Opened 14 years ago
Closed 13 years ago
#606 closed task (worksforme)
Downloads.osgeo Upgrade/Replacement
| Reported by: | wildintellect | Owned by: | |
|---|---|---|---|
| Priority: | major | Milestone: | |
| Component: | SysAdmin | Keywords: | download, infrastructure |
| Cc: |
Description
I was hoping to have an upgrade for Download.osgeo by the next release of the LiveDVD(August), looks like the current issues with the Blades has made this a more urgent matter. Below are some notes on ideas we might want to implement in the replacement service.
- Finish ticket:336 - Antivirus scan new uploads (unclear if it was finished)
- For non-SAC members with access use rssh to limit accounts to SFTP only. This can be used to prevent shell access, port forwarding and all sorts of other ways hacker might try use a compromised account.
- Consider implementing a mirroring system, with something like http://www.mirrorbrain.org/ or https://fedorahosted.org/mirrormanager/
- These applications keep an eye on the mirrors and can be configured so md5 etc are hosted on the main site but files can be selective mirrored on other servers. They also scan for status and verify that files match the main mirror.
- The url to download is still the same, the manager automatically routes the download with a redirect to geographically closer mirrors, less impacted mirrors, etc.
- Mirrors do not have to be complete mirrors they can be partial, and TOS rules can limit bandwidth on mirrors with limitations.
- simgislab has offered a mirror(Ukraine), I may be able to offer a mirror (US-West) and a mirror in Asia and Australia(Lisasoft?) would immensely increase international download speeds.
- This may also solve ticket:515 as it will route requests to multiple mirrors
- A Newer OS than the current is needed, something that allows for larger than 2 GB file downloads(Possible Apache issue). Consider XFS filesystem or EXT4 for increased speed.
Please add additional ideas to the ticket so we can discuss them when we discuss the resolution of the current Blade hosted services.
Change History (4)
follow-up: 3 comment:1 by , 14 years ago
comment:2 by , 14 years ago
I should clarify our previous conversation on the topic. MirrorBrain does not do the mirroring, that would still be left to rsync. What it does do is allow us to seamlessly allow for many mirrors. Basically we don't have to choose OSL or Telescience, it could be both plus 2-3 more donated mirrors around the world but to the end user it's still only 1 url.
This lets us increase our download capacity, load balance between mirrors, selectively redirect things like the Live DVD downloads to specific mirrors, ensure integrity of mirrors, and keep logs of all downloads traffic even if they get redirected to a mirror. More details
comment:3 by , 14 years ago
Replying to warmerdam:
I'm honestly still not so keen on livedvd's sloshing around on the download site, but I imagine I'm just going to have to live with it.

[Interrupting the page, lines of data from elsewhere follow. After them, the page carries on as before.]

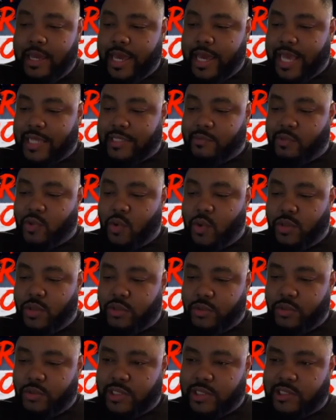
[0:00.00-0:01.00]
As I'm going
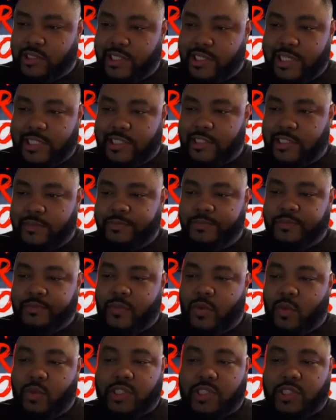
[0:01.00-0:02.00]
through this list,
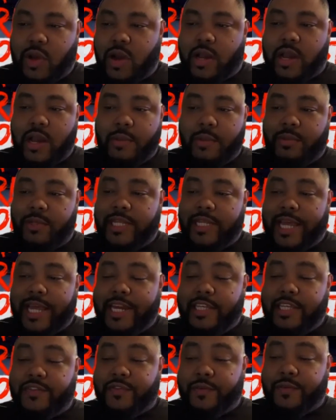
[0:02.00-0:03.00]
we saw a couple of
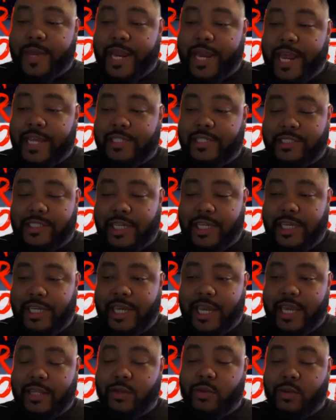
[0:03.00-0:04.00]
ladies from
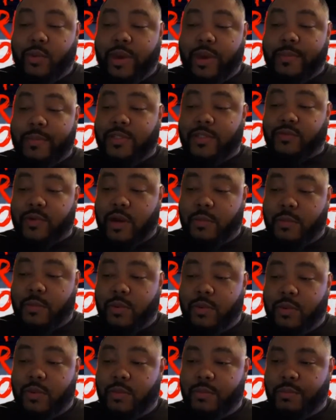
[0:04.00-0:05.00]
NXT in the Women's
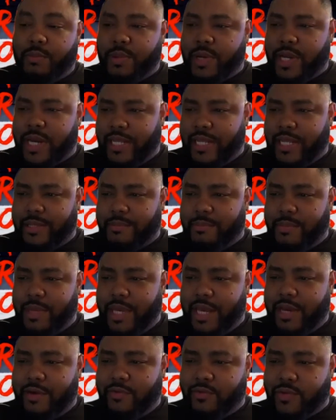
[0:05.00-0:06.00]
Rumble but in the
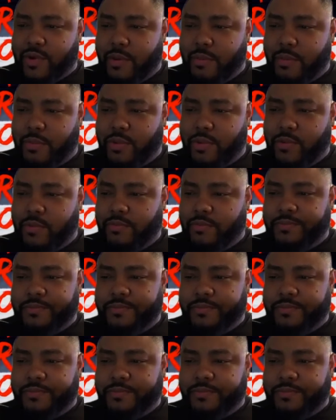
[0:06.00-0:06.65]
men rumble,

fwiw I notice on the Server Status wiki page that xblade-15 is listed for ISO downloads...? that does not solve the reported (AFAIU) ">2gb files from apache2 needing a 64bit OS" problem, but as I just saw that I thought I'd mention it as another option for the future.

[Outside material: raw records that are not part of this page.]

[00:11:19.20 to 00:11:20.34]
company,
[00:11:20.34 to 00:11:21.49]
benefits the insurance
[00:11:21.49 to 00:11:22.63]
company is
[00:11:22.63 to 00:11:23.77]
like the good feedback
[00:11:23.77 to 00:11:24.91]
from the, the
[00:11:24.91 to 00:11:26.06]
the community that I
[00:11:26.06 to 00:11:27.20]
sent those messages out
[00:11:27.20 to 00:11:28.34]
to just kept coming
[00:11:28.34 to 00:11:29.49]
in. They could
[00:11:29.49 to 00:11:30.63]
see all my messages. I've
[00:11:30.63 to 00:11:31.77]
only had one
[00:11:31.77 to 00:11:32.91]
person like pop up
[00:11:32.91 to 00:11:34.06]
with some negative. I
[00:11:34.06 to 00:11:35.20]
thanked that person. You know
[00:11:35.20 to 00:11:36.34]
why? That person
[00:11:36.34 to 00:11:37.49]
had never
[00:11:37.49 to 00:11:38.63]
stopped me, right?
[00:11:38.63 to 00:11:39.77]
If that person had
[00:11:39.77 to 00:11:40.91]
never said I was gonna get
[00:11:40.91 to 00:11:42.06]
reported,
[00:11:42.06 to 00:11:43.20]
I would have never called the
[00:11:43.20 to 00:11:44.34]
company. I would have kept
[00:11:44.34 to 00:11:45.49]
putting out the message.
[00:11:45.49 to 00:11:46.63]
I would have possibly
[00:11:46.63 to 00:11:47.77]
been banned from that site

for my part I don't really care where it goes as long as we have a semi-official, semi-restricted, and mostly-static (for years) place to stash stuff, including things like large binary sample datasets & custom installer packages which do not belong in the build script Subversion. (I'm talking about max 100mb files used in the build, not the final ISOs & overhead of backing up the multi-gigabyte files)
it is perhaps nice to be able to chmod any md5sum listing on the download server to be go-w, but in the past I've mostly had to fix it the other way when the uploader did not make it g+w so it required more effort to maintain things...
regards, Hamish
comment:4 by , 13 years ago
| Resolution: | → worksforme |
|---|---|
| Status: | new → closed |
- Still todo
- not deemed critical at this time
- mirrorbrain being tested by wildintellect on a non-osgeo server in conjunction with the Live DVD downloads, download server is one of the mirrors.
- solved with fresh vm
ticket #336 was not completed. I experimented with clamav but did not get anything automated running.
Use of rssh to limit most access to sftp might be prudent if we are particularly concerned about a lot of people having login access, though it is not clear if that has been a serious problem.
I'm not sure why the proposed mirroring approach is better than the simple rsync based mirroring we already had in place, and can be setup fairly easily?
I'm presuming John will install something newish OS wise when he scrubs the blade.
I'm honestly still not so keen on livedvd's sloshing around on the download site, but I imagine I'm just going to have to live with it.
There has been some discussion with Chris about whether download.osgeo.org ought to live at OSU OSL with telascience hosting a live backup/mirror. I'm not sure how that decision will be resolved.